Classification des incidents
Le classement de ces incidents au Niveau 1 relève d’une aberration de l’échelle INES (International Nuclear Events Scale), le Niveau 1 (anomalie) n’a aucune conséquence pour l’extérieur et implique la non-exposition du personnel du site. Par contre, le Niveau 3 (incident grave) concerne un très faible rejet dans la nature, mais implique l’exposition du personnel (comme le Niveau 2 d’ailleurs). Ce qui veut concrètement dire que, si le rejet dans l’environnement est énorme, mais que personne sur le site n’est contaminé, ça restera un incident de Niveau 1... Quelle aubaine pour la présidente d’Areva, Anne Lauvergeon, qui peut alors parler "d’anomalie de Niveau 1, (...) sans danger pour l’homme ou l’environnement" en ce qui concerne la fuite du site de Tricastin, et ce malgré 74 kg d’uranium rejetés. L’incident du 23 juillet ne concerne "que" la contamination du personnel, pas de rejet dans l’environnement, donc ça reste du Niveau 1.
Quel est le risque réel ?
La contamination d’un individu à un radioélément est dû à un contact direct. Le radioélement peut aller dans les poumons ou dans les pores de la peau et de là émettre sa radioactivité.

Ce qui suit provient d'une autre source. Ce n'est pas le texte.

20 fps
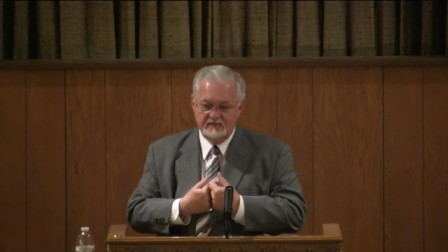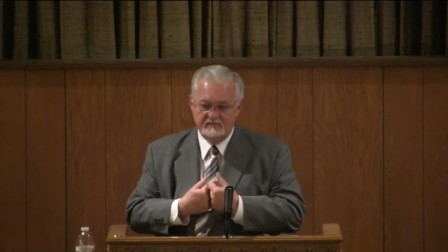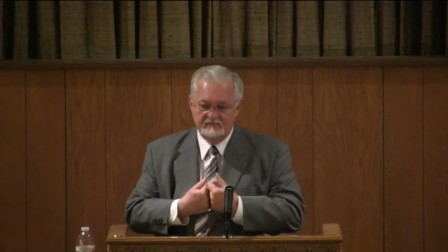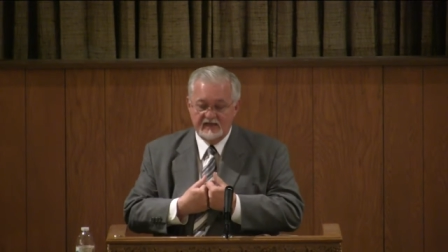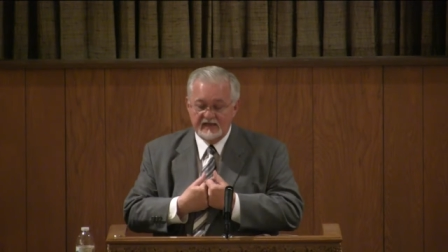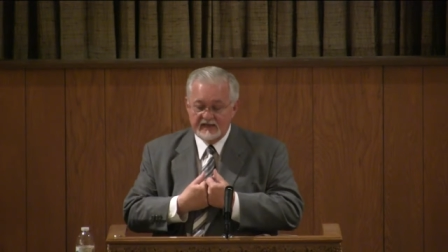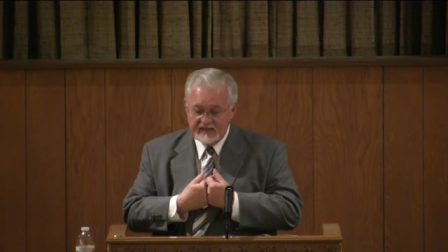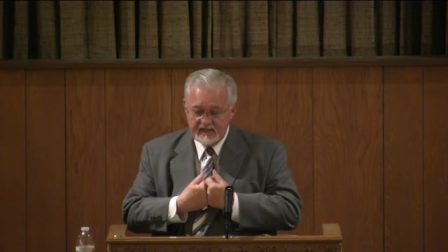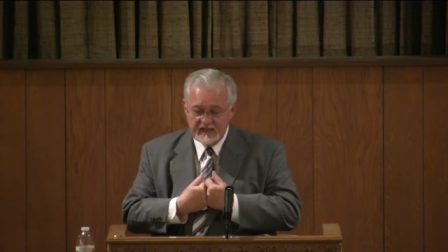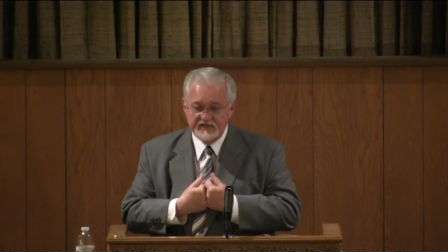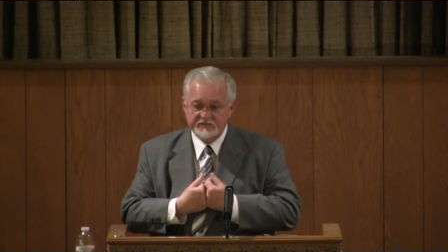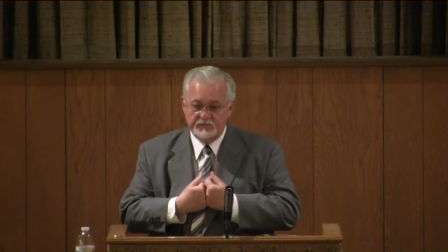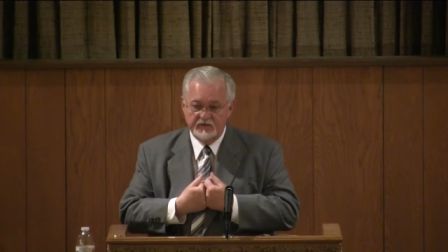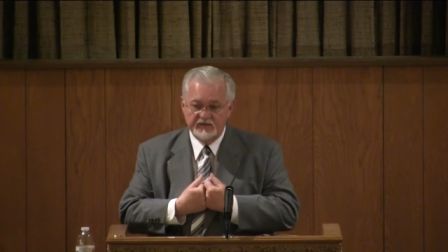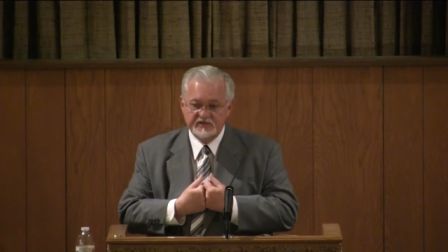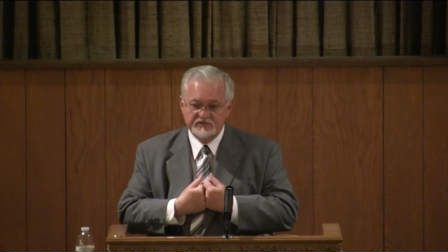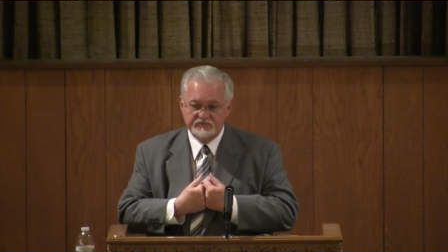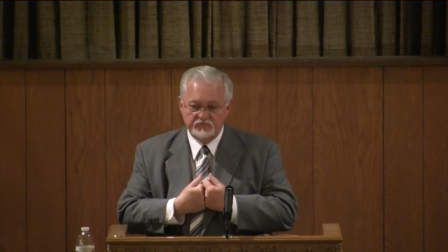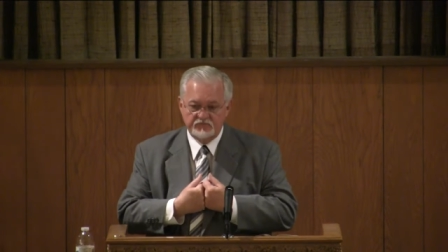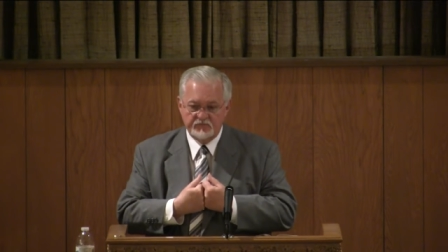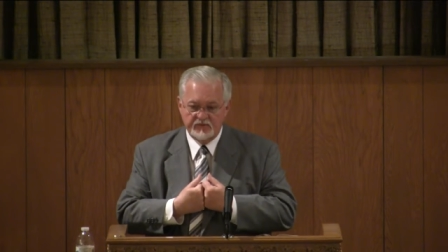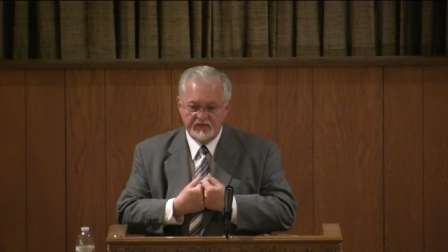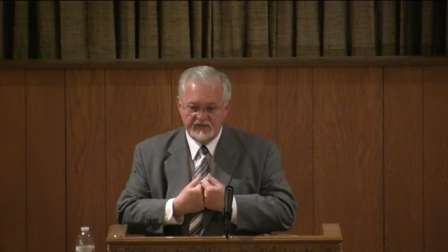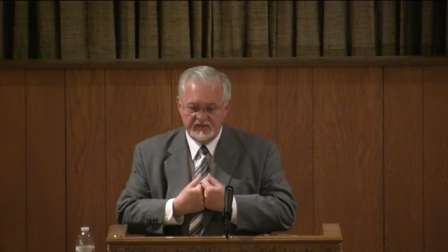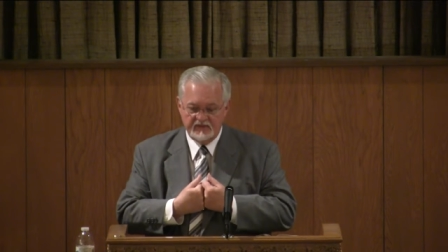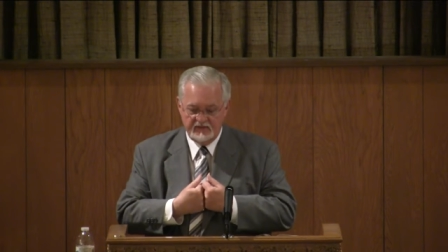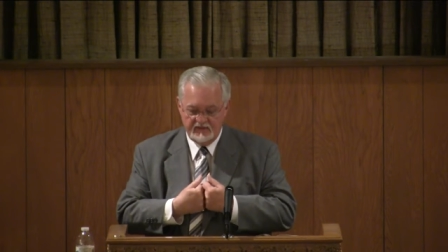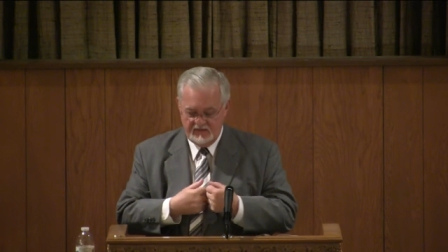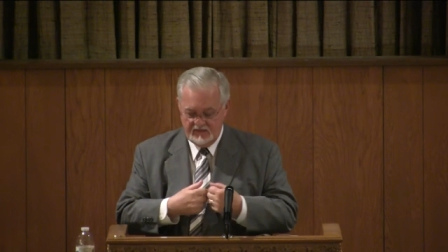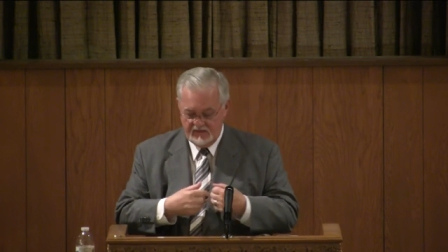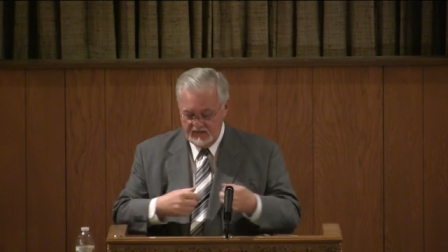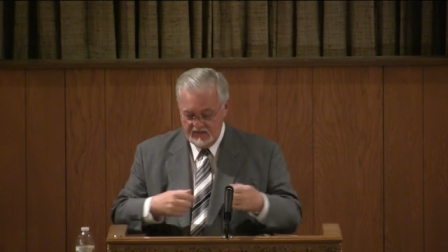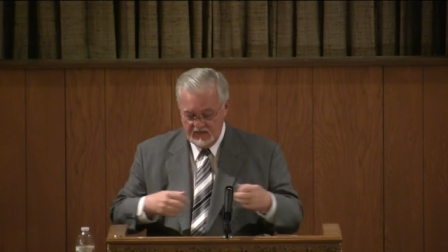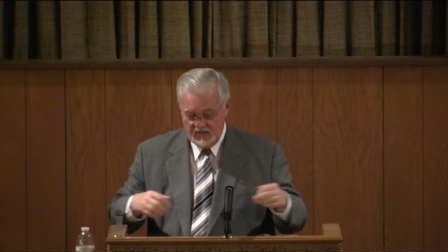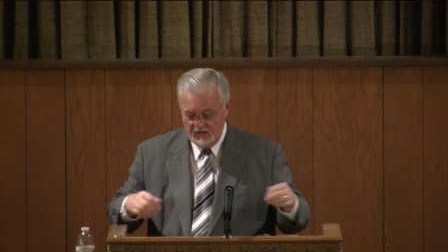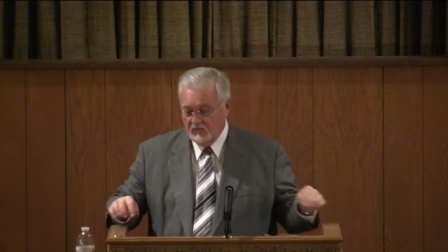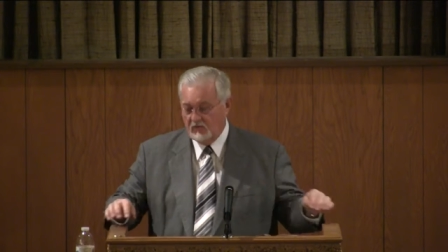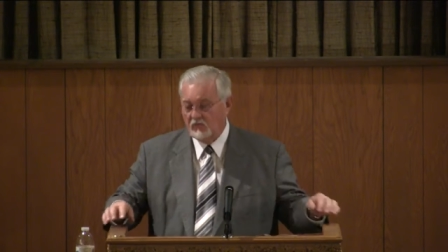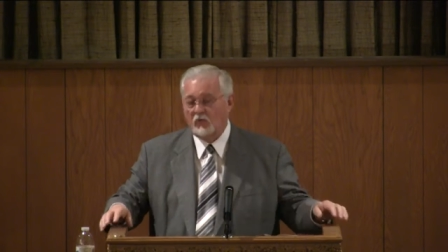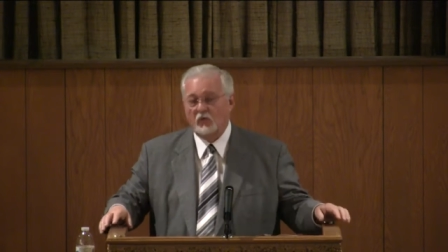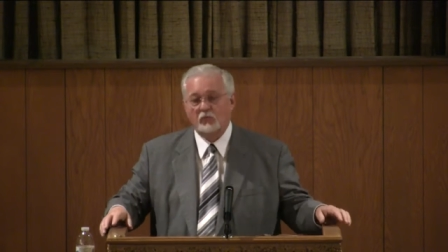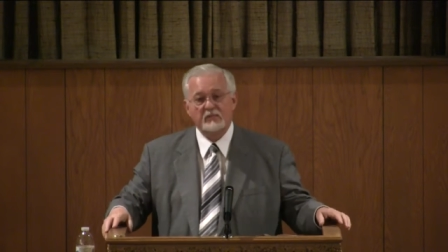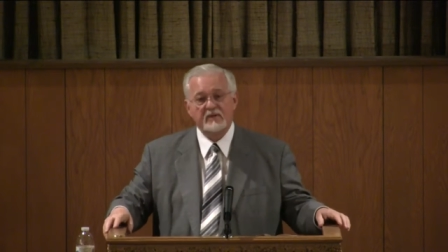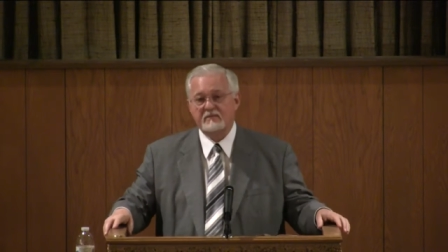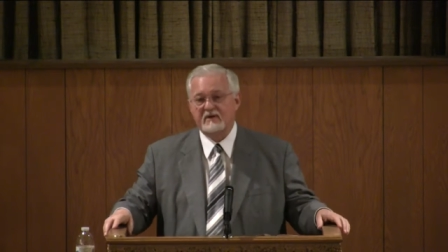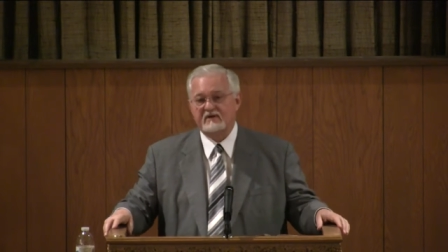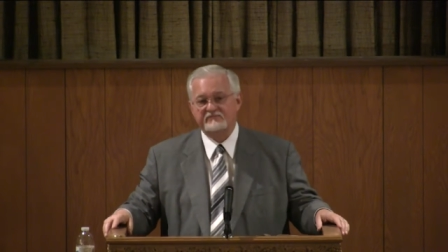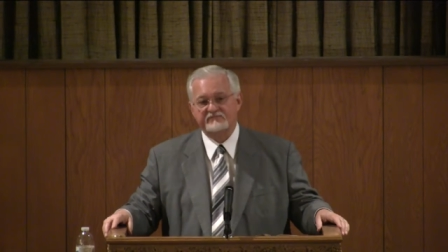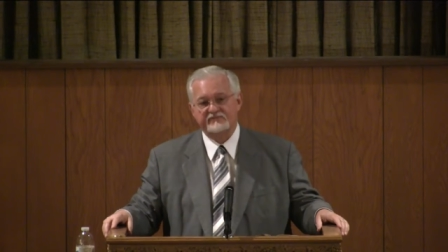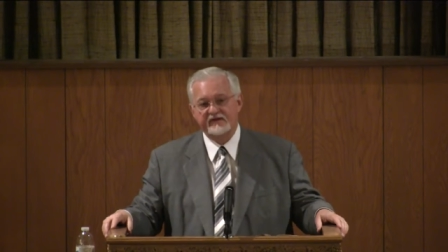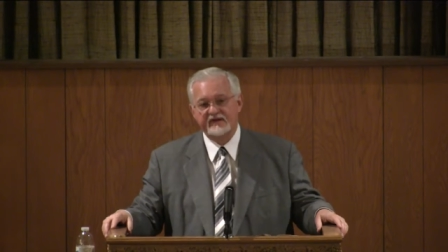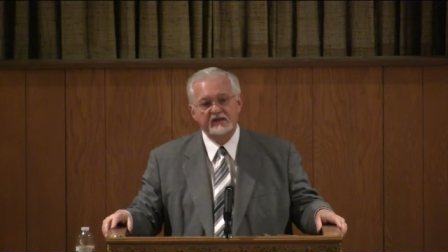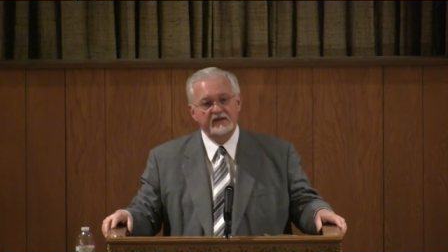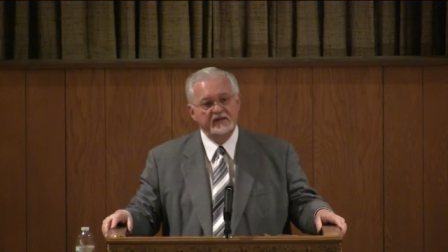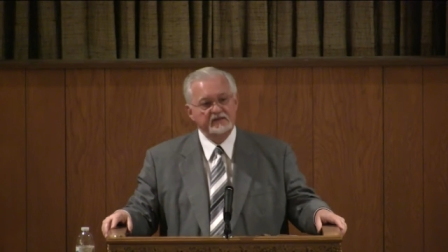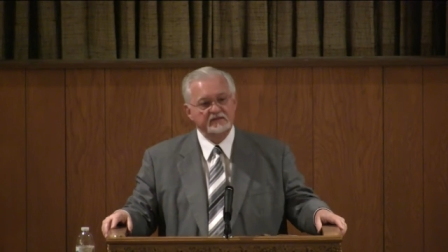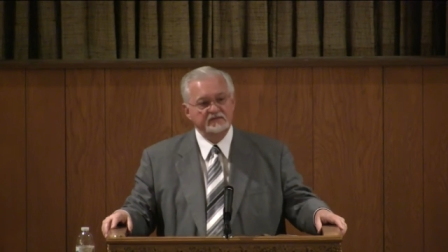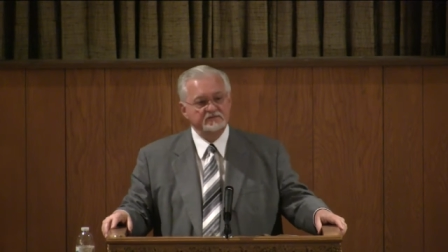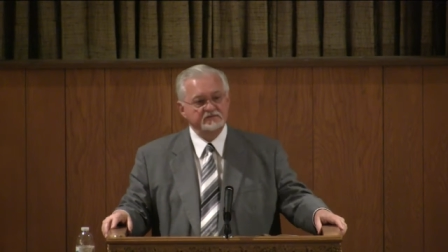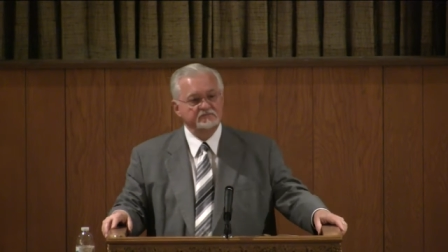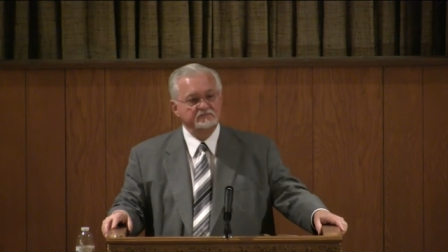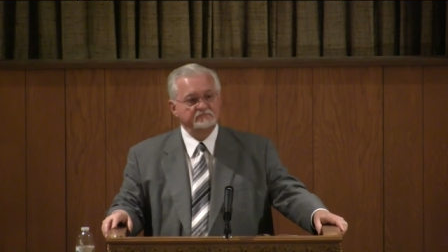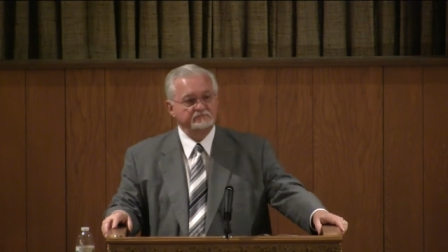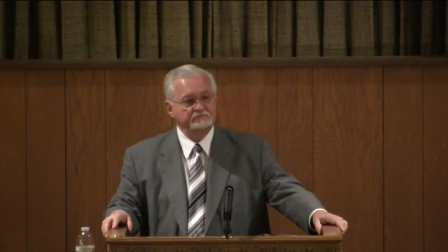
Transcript: That He is pleased with me. Well, it won't be by feelings.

Pour un individu sain, les cellules en contact avec ce radioélement vont juste mourir soit par brûlure, soit par "suicide cellulaire" ou apoptose parce que le patrimoine génétique de la cellule a été endommagé.
Mais si l’individu est âgé ou possède des prédispositions au développement des cancers, alors le radioélement, en endommageant le patrimoine génétique des cellules en contact, va provoquer un cancer.
Parler de contamination sans risque est un déni ou une méconnaissance des mécanismes de cancérisation.
Est-ce une fatalité ?
Malheureusement, l’installation d’une centrale nucléaire implique l’existence d’une contamination par des radioélements ç plus ou moins longue échelle. Le pire pour la population reste le déni et l’inertie des responsables et gestionnaires de ce risque.
La transparence reste toute relative dans le milieu du nucléaire. Sur son site internet (www.criirad.org), la commission épingle la société Areva et l’ASN pour leur manque de transparence, l’inertie de leur réactivité ainsi que sur leur transparence. Par exemple, en 2007, le rejet dans l’atmosphère par la Socatri de 42 fois plus de Carbone 14 par rapport au seuil fixé a été classé Niveau 0... Ne parlons pas des 770 tonnes de déchets enfouis sur le site du Tricastin qui apparaissent sous leur vraie dénomination pour la première fois dans l’inventaire de l’Andra (Agence nationale des déchets radioactifs) en 2002 (en 1993, ils n’apparaissent pas, puis, entre 1994 et 1999, ils apparaissent comme des déchets divers)... Enfin, la Criirad fait état des manipulations de chiffres lors de l’incident du Tricastin qui fait froid dans le dos, surtout par le silence des médias.
Une gestion transparente du risque nucléaire impliquerait la mise à disposition des riverains de tous les relevés de radioactivité des sites environnant les centrales nucléaires, ainsi que l’implication d’ONG dans des commissions d’enquête menées par l’ASN (dans la mesure du respect du secret-défense).